07.11.18 : callHavenOnDemand 1.18 : map transcript output '<Music/Noise>' to '<nib>' to be conform with 
           other ASR and postprocessing (e.g. G2P and MAUS recognize '<nib>' as a noise model)
15.11.18 : callWebASR 0.5 : changed WebASR account from 'kisler@..' to 'bas@bas.uni-muenchen.de'; the 
           password stays the same.         
14.12.18 : callGoogleASR 2.2 : bug fix : in longer signals only the first element of the array 'results ([0])'
           in the response JSON file from the Google server was parsed to output; now all results elements
           are concatenated and send to output; we still use just the first 'alternatives' element within
           each 'results' element, because we assume that this is the one with the highest confidence measure.
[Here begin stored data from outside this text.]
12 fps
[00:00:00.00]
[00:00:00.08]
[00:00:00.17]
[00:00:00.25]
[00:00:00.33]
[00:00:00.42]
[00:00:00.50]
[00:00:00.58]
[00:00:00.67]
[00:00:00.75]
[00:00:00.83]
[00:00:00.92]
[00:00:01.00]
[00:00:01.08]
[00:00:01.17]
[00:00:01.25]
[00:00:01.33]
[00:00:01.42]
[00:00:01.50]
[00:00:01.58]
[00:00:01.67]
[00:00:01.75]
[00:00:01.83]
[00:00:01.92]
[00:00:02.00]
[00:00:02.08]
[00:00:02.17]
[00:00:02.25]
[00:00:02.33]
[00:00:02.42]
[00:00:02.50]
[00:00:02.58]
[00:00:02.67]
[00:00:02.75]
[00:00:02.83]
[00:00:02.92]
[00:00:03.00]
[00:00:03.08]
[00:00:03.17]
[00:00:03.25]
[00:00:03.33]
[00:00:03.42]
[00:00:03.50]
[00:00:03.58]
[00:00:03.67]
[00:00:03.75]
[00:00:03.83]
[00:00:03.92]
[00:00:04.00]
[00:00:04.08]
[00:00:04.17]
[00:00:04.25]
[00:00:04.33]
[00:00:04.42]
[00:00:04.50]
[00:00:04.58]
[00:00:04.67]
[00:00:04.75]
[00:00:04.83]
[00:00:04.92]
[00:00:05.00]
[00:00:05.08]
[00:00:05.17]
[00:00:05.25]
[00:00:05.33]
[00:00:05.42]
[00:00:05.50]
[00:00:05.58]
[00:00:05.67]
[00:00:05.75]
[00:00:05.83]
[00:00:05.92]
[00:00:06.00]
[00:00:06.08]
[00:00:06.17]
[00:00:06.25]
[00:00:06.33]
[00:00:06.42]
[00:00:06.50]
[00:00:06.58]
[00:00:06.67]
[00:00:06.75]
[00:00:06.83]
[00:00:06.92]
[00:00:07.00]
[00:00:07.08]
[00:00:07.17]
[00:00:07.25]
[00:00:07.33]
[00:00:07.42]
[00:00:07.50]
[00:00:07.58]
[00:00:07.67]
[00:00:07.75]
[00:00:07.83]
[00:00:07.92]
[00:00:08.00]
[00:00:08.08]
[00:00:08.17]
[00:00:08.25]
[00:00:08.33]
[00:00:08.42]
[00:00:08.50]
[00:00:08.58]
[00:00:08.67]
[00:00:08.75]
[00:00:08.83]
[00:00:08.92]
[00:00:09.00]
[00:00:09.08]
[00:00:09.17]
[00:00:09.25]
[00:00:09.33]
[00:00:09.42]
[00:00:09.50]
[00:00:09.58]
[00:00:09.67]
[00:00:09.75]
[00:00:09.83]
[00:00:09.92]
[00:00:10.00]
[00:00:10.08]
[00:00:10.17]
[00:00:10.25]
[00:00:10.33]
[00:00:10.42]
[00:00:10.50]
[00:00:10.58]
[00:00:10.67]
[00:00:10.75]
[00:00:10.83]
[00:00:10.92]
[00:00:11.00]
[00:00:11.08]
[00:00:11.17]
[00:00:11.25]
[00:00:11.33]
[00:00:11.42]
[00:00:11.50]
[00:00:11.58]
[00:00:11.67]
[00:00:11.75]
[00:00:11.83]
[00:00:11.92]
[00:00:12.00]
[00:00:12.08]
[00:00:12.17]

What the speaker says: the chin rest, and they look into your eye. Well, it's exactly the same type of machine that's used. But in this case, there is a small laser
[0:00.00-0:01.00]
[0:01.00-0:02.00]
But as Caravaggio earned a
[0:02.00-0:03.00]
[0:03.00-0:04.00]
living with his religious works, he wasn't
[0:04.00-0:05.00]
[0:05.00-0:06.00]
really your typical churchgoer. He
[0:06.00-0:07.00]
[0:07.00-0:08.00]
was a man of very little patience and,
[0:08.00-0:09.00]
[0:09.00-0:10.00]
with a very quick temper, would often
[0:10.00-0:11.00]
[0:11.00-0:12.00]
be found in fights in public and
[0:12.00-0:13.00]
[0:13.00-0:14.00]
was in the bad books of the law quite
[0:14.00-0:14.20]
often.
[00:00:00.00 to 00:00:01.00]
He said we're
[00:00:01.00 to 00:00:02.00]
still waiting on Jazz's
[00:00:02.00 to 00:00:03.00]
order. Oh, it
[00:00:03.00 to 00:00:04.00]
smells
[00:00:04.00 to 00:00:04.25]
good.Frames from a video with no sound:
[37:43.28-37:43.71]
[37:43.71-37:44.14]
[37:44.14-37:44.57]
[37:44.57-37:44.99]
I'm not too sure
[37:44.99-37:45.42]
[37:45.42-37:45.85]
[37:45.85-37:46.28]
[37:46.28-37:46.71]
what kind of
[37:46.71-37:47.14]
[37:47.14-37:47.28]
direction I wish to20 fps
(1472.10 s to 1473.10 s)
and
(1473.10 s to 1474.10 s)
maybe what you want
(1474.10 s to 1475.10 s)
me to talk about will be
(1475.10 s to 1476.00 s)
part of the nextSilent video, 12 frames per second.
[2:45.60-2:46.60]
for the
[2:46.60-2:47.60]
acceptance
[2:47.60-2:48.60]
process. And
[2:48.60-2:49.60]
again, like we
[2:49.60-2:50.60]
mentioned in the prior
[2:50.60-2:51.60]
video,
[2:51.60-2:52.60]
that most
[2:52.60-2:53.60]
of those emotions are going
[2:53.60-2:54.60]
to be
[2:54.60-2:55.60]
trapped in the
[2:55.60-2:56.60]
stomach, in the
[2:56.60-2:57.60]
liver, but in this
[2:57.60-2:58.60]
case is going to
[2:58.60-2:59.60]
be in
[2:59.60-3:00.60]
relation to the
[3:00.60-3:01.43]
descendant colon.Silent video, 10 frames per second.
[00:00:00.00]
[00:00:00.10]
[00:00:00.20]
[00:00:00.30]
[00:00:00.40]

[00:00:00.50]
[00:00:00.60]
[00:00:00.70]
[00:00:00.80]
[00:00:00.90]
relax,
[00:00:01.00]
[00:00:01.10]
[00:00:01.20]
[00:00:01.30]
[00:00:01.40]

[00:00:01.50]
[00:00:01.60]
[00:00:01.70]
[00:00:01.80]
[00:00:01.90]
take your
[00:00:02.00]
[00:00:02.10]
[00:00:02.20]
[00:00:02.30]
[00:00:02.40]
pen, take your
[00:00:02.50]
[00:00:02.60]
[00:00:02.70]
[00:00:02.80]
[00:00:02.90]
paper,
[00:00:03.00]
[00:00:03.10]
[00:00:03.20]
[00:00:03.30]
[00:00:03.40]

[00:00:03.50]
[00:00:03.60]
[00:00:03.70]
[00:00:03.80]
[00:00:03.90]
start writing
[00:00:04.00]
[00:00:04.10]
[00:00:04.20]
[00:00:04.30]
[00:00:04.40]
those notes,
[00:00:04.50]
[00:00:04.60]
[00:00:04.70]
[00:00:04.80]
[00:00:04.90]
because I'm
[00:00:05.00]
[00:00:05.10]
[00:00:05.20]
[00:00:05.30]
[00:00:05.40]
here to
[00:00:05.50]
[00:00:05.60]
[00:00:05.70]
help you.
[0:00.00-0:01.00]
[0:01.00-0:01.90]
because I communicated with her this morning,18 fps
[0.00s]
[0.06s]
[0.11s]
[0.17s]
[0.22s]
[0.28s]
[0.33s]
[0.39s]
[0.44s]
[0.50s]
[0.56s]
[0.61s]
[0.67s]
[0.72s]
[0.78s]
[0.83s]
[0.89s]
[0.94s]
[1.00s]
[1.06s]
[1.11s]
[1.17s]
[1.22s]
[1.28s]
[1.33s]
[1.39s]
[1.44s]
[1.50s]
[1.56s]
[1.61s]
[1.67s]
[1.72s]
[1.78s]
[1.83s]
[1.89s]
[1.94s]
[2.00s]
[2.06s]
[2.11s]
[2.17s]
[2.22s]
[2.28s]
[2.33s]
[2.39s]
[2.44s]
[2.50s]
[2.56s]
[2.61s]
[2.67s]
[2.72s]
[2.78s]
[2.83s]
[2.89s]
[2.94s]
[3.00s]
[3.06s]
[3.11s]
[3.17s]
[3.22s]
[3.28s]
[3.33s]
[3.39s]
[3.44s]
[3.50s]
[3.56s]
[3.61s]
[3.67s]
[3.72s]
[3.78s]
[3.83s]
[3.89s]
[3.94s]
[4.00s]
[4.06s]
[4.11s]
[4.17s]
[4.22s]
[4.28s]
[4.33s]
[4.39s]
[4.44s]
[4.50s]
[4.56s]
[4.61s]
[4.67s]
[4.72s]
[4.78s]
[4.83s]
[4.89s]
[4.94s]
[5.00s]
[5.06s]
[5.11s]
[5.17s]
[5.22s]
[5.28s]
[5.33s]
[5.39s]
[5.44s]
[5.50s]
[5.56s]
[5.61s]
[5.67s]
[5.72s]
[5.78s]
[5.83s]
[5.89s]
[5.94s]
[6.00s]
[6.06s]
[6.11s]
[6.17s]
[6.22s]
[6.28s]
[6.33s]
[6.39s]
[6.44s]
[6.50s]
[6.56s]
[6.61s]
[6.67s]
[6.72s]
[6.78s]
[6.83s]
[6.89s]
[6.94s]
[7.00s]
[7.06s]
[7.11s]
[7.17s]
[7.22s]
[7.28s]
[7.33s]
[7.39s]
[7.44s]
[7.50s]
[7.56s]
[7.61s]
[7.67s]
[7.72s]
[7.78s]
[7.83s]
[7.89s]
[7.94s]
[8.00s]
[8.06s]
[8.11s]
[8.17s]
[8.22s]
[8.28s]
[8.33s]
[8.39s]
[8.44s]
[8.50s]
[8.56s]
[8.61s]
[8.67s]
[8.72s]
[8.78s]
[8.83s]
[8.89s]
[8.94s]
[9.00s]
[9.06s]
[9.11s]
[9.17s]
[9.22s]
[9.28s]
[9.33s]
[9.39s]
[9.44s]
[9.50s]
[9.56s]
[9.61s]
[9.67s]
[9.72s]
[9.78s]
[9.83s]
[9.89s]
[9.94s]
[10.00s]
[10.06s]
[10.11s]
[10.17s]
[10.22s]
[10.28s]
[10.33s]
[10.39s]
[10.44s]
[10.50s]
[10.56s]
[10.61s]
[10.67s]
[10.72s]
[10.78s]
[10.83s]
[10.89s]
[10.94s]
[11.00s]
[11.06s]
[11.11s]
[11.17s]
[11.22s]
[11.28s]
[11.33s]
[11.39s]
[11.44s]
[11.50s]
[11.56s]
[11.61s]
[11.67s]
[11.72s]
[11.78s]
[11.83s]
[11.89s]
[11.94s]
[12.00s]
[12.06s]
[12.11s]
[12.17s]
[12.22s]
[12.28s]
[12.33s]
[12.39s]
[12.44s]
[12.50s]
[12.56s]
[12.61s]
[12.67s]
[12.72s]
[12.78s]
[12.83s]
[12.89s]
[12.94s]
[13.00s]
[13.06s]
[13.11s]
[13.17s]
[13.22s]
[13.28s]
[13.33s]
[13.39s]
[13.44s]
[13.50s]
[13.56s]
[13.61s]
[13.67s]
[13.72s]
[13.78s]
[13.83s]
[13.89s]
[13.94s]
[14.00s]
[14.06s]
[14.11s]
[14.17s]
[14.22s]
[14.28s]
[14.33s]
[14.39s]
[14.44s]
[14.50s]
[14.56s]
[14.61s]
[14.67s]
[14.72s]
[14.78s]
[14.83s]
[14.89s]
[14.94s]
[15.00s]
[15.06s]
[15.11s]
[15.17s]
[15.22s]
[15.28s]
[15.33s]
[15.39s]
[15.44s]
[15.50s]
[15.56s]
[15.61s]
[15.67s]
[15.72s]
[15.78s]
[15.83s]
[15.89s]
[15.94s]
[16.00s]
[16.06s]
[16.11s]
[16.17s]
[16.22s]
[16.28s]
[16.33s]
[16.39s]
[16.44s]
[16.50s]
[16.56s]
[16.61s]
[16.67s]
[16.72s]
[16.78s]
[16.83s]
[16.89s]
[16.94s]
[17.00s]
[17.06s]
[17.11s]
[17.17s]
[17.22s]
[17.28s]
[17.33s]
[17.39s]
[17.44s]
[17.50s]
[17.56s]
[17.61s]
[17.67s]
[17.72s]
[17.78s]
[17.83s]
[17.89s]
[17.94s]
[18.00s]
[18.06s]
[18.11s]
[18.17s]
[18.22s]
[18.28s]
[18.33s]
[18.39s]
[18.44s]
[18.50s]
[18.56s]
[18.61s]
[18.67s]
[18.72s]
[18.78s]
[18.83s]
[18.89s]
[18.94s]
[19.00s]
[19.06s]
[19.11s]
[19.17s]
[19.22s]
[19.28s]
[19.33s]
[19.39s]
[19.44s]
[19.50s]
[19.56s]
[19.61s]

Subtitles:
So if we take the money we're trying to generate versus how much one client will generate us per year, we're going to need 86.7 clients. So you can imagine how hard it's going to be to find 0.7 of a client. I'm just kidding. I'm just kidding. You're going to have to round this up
10.01.19 : runASR 3.5 : changed server ID check in all call* scripts to the regex pattern 'webapp.*\.phonetik'
           must match output of 'hostname -A'; that way we can have parallel running servers with aliases
           'webapp' 'webapp2' etc.  
10.01.19 : runASR 3.6 : changed name of local partition to a generic name '/srv/webapp'
18.01.19 : runASR 3.7 : fixed a bug in all call* ASR scripts that prevented to call call* scripts via the 
           PATH variable.
25.01.19 : callGoogleASR 2.7 : there were sporadic errors due to a fast removal of the input signal from
           google cloud bucket in assynchroneous mode - fixed by delaying the removal
05.02.19 : runASR 3.8 : disabled HavenOnDemand ASR, since for two weeks now the server does not respond 
           nor can we login to the server system to check our account.
18.02.19 : callWatsonASR 1.9 : fixed a bug in the script that caused an uncontrolled crash when 
           the first word in a result[].alternatives[] arry was a meta tag like '[atmen]'.
           change CSV output to new maus 5.x format.
18.02.19 : callGoogleASR 2.8 : change CSV output to new maus 5.x format.
18.02.19 : callLSTDutchASR 2.10 : change CSV output to new maus 5.x format.
18.02.19 : callWebASR 0.9 : change CSV output to new maus 5.x format.